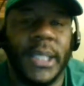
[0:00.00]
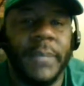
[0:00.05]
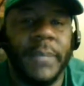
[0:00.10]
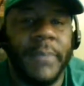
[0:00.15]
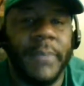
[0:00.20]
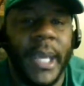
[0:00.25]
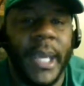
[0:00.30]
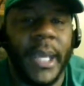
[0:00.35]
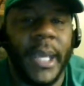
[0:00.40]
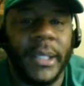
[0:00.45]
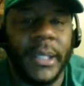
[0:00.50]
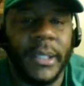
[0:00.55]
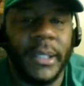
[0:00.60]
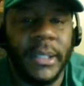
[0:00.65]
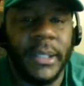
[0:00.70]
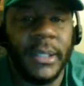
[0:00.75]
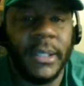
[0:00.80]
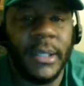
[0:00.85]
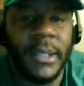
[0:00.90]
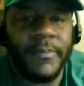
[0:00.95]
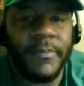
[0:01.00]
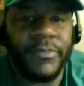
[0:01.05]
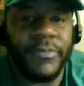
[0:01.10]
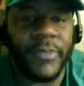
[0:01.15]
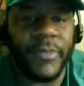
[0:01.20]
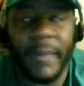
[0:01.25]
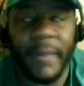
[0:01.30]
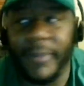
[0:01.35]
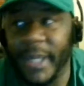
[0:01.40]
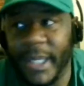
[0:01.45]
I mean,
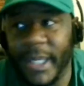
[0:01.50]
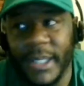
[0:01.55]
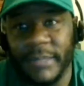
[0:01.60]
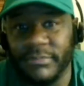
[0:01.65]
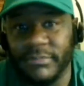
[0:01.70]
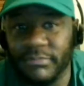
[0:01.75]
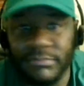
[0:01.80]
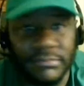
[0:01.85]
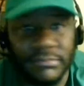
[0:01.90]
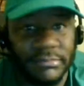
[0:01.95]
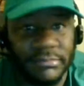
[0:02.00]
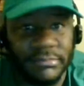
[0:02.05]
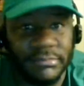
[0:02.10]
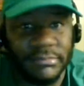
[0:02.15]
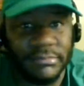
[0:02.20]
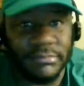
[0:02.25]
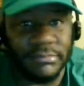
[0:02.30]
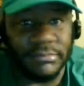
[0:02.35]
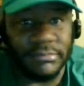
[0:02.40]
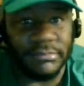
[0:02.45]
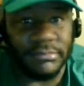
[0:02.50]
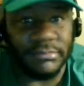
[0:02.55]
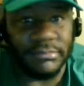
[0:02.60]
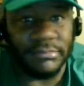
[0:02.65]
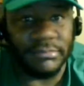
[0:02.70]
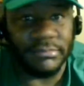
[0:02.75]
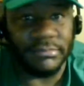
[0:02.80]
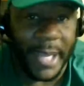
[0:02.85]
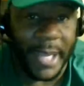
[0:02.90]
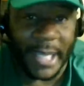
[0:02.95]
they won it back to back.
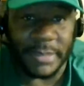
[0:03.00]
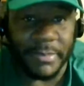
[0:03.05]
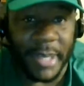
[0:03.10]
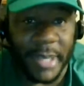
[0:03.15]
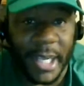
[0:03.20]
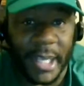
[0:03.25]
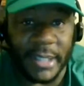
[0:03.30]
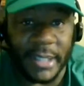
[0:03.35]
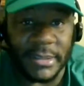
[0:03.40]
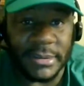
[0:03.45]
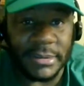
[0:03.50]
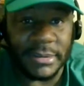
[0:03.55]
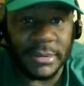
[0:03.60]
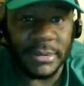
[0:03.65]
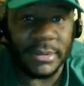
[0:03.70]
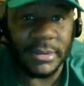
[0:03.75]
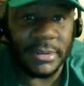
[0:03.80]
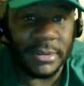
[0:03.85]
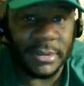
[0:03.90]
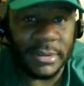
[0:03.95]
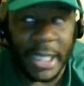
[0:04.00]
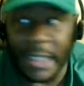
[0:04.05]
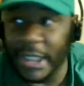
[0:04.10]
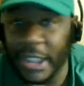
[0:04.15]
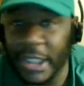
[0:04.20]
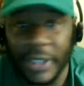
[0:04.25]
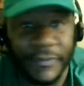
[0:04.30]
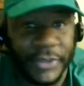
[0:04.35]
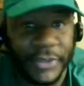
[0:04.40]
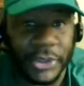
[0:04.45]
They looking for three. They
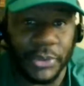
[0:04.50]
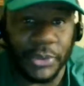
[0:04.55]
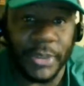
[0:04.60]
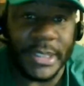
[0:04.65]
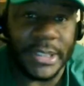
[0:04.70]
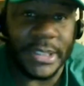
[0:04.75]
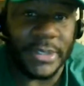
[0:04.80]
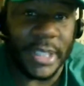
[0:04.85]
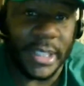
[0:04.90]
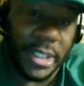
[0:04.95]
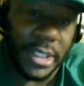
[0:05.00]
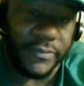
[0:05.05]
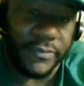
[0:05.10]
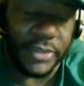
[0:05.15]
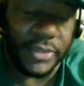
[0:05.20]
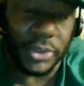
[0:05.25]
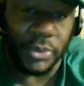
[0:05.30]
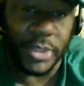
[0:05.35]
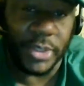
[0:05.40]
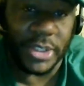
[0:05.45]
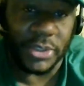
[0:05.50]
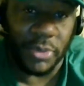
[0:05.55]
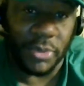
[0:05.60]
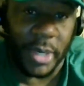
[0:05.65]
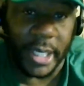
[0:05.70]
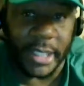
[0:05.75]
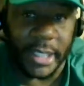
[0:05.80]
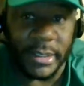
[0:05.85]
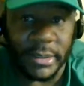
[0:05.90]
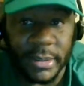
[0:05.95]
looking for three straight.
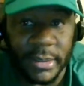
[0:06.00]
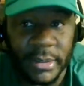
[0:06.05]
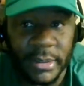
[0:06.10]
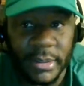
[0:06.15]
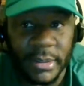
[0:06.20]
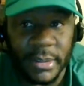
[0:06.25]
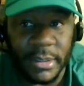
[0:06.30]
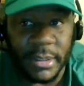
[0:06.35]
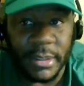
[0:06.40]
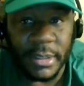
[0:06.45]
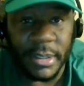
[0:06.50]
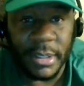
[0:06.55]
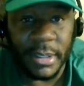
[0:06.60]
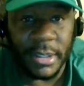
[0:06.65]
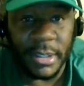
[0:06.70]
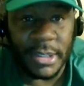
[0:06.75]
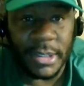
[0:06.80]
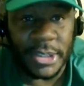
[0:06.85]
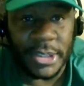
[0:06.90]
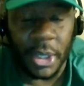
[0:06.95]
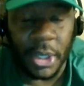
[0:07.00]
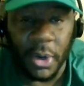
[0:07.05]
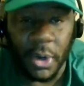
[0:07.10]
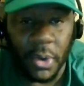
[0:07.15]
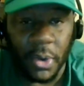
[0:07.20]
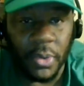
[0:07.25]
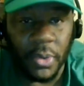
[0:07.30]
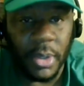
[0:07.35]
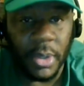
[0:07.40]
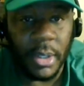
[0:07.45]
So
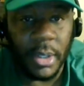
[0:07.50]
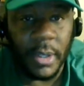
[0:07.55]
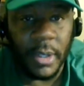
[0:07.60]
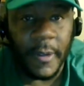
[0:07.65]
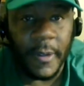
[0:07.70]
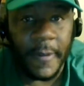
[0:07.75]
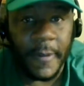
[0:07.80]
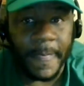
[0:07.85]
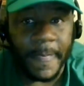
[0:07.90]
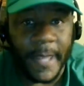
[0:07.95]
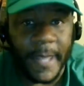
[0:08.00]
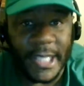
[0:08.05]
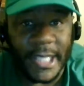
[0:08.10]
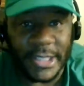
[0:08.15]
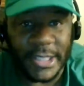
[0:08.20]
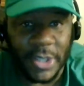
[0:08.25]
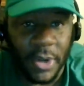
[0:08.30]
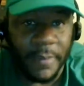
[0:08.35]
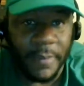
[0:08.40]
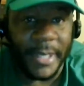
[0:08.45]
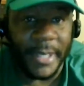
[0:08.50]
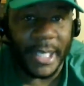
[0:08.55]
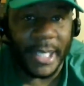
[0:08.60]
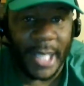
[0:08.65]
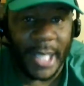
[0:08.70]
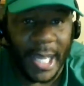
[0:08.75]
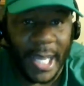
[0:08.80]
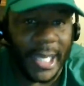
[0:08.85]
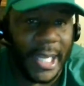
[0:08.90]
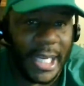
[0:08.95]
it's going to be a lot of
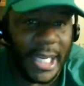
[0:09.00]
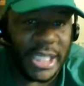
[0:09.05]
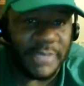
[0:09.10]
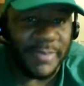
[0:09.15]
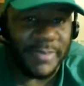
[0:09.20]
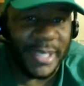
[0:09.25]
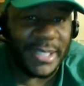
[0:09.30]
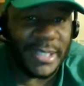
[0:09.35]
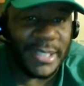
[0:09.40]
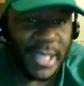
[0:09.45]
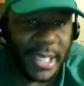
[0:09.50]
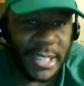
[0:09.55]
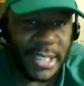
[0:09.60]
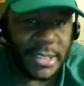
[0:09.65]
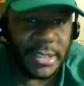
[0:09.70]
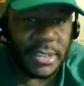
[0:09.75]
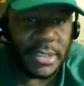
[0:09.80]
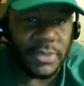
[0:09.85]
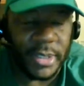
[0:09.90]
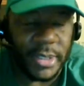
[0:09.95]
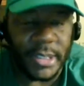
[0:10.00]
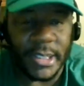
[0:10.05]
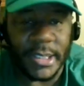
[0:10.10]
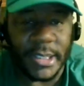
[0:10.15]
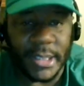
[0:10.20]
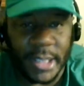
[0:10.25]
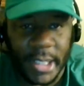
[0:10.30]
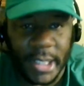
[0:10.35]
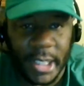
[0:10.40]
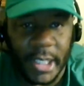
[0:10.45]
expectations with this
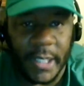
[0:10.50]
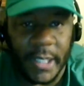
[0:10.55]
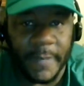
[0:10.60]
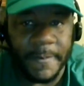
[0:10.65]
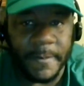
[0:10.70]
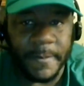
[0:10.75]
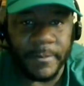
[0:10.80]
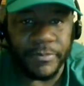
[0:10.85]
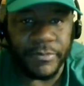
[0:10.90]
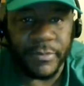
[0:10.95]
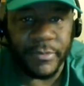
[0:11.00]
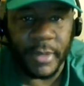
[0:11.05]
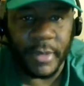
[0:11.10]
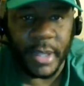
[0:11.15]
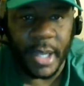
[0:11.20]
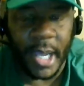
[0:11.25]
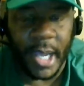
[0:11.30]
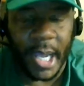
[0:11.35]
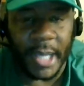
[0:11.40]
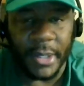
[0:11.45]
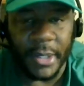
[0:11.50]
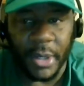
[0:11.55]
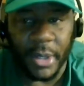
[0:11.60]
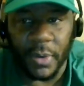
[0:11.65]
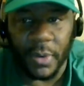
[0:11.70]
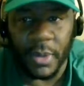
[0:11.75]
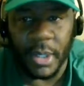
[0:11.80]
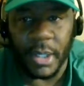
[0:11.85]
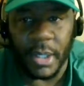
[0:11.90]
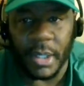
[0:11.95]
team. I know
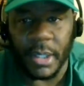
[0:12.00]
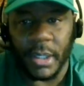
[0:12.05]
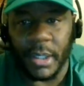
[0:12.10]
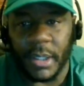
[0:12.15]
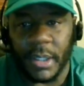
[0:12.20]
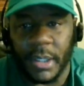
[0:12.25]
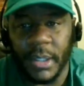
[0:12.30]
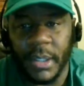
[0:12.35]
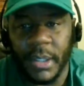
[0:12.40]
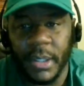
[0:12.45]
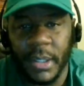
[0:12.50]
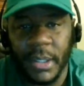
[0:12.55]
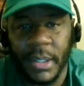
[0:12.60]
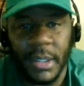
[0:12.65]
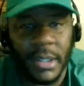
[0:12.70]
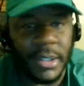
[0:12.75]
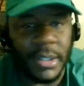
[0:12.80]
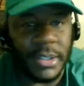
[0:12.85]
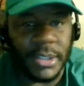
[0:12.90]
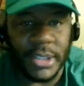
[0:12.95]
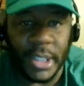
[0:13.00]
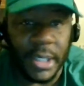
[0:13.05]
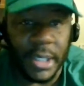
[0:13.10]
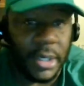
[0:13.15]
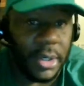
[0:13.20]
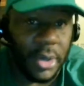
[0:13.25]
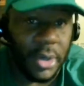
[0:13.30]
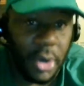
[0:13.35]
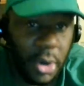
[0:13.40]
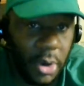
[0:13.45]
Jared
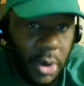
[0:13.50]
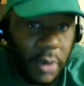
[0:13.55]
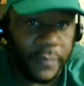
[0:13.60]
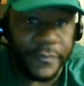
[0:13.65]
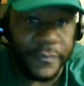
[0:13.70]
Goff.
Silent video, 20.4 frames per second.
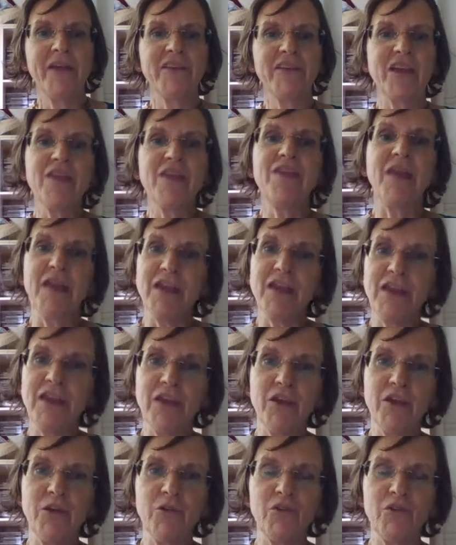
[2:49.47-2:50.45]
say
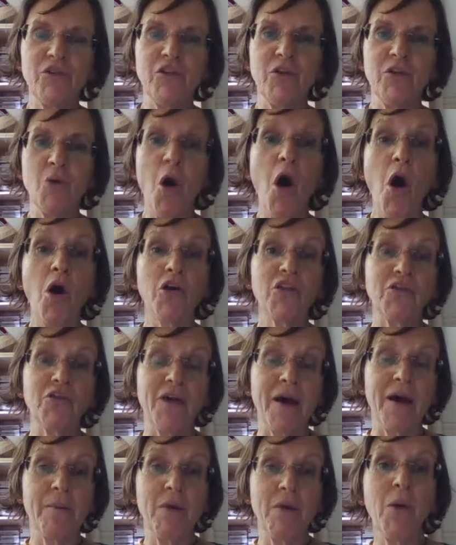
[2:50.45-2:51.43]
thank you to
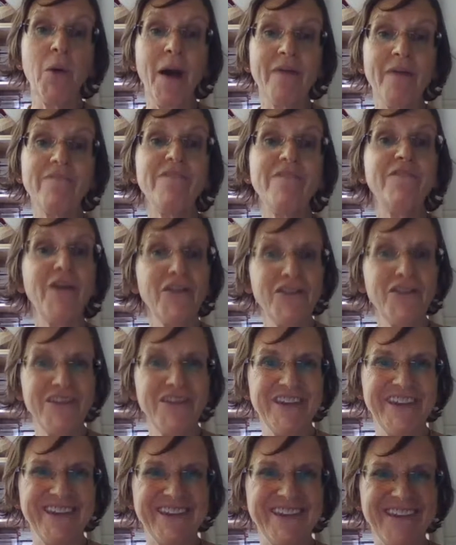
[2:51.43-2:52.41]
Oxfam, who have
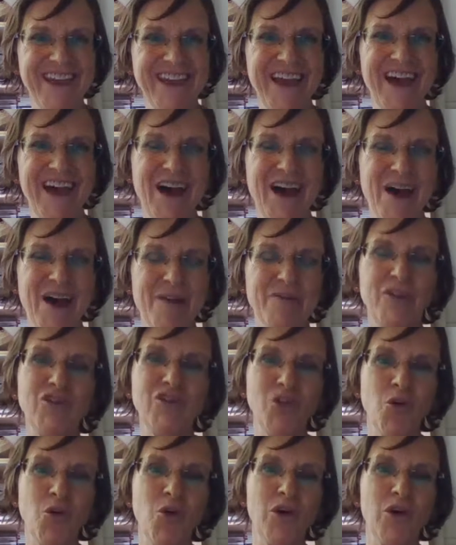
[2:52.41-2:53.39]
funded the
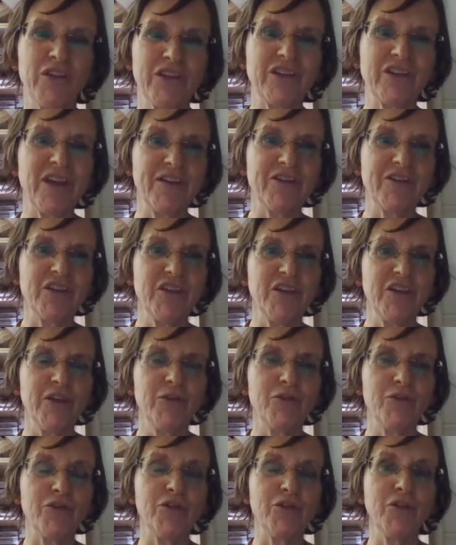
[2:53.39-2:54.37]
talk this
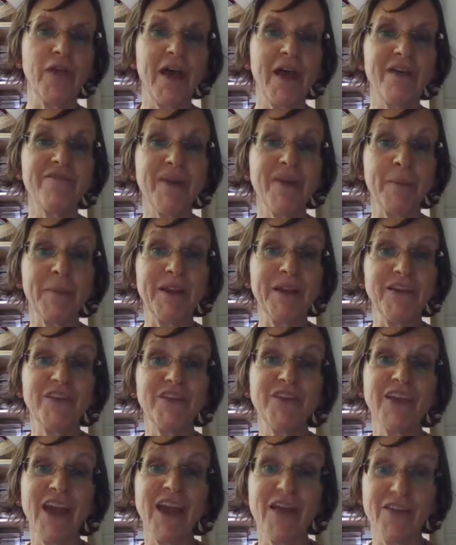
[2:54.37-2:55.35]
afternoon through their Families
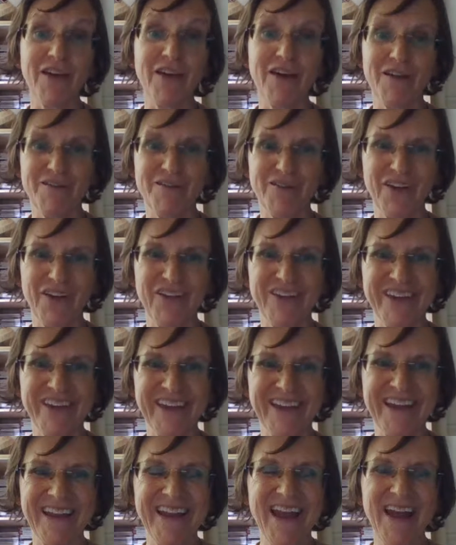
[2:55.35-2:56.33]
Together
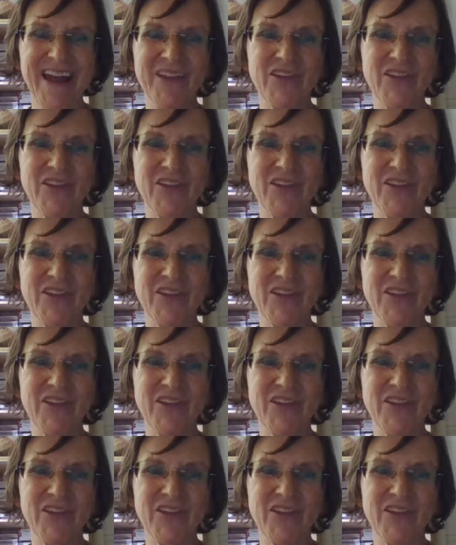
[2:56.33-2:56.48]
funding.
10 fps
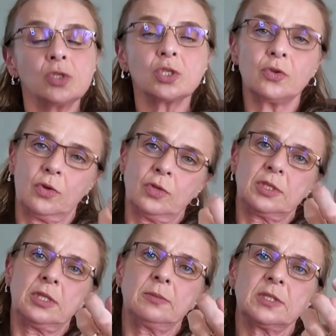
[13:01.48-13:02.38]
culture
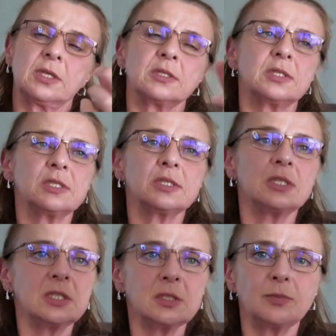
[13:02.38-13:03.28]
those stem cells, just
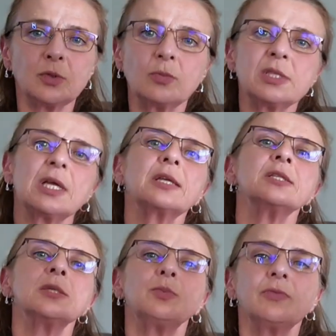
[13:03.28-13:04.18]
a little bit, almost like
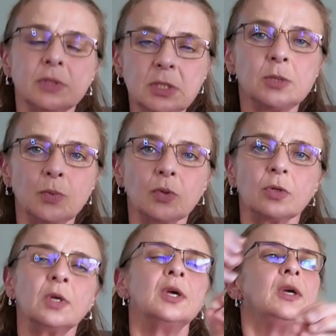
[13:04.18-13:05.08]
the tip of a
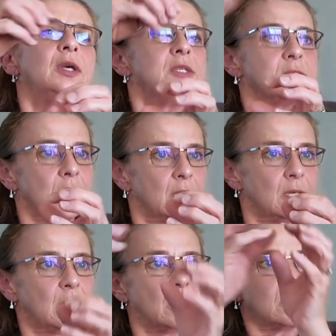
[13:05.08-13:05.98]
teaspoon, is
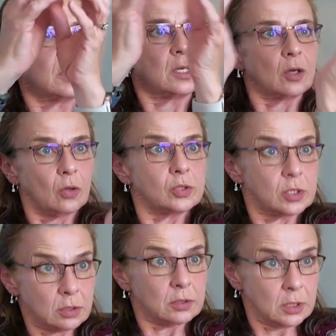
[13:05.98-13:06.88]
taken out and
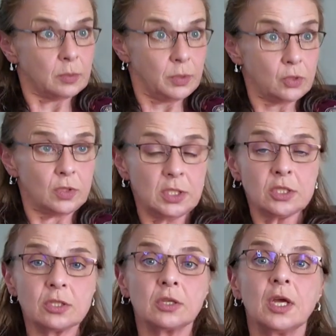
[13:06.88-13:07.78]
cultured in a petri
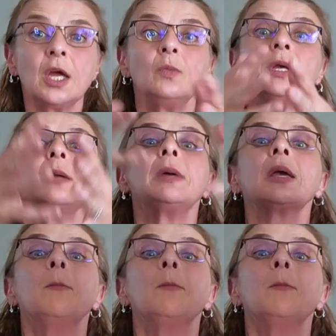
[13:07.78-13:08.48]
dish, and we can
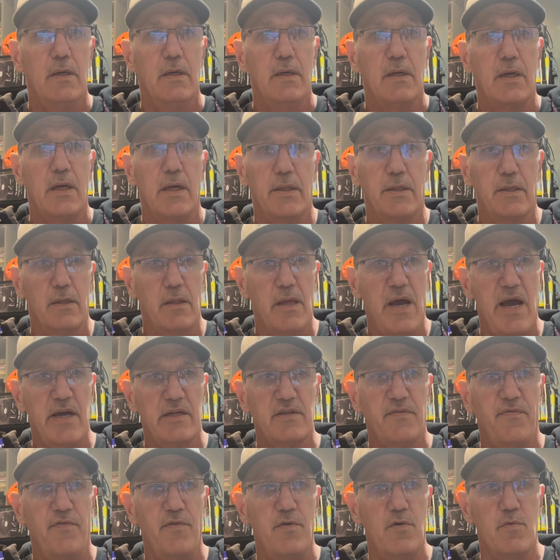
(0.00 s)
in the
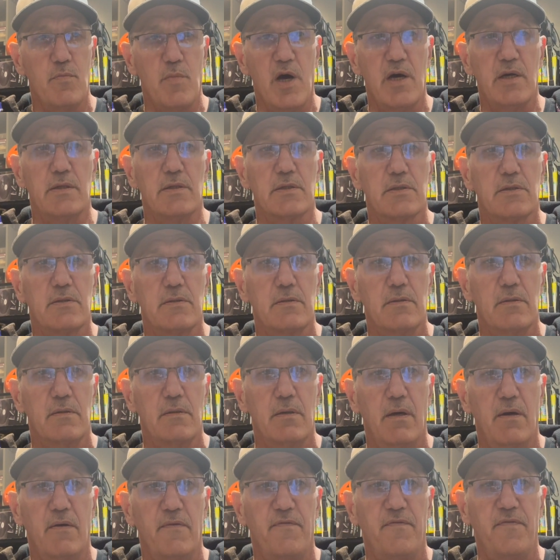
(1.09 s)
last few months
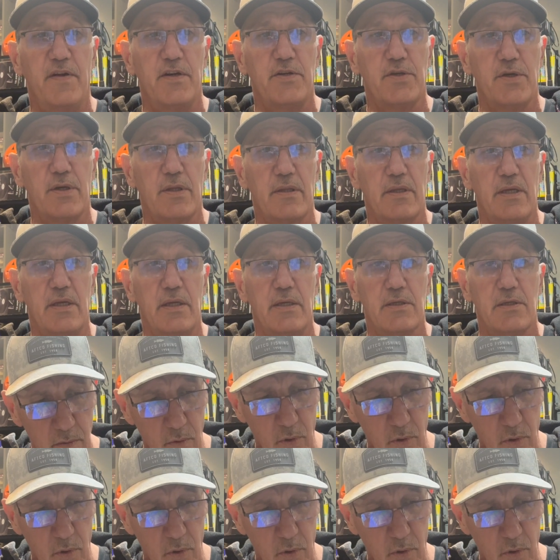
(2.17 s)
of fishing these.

***

Where the line containing "[13:05.08-13:05.98]" appears above, start there and set down each line exactly through the last line of the data; leave out every picture.

[13:05.08-13:05.98]
teaspoon, is
[13:05.98-13:06.88]
taken out and
[13:06.88-13:07.78]
cultured in a petri
[13:07.78-13:08.48]
dish, and we can
(0.00 s)
in the
(1.09 s)
last few months
(2.17 s)
of fishing these.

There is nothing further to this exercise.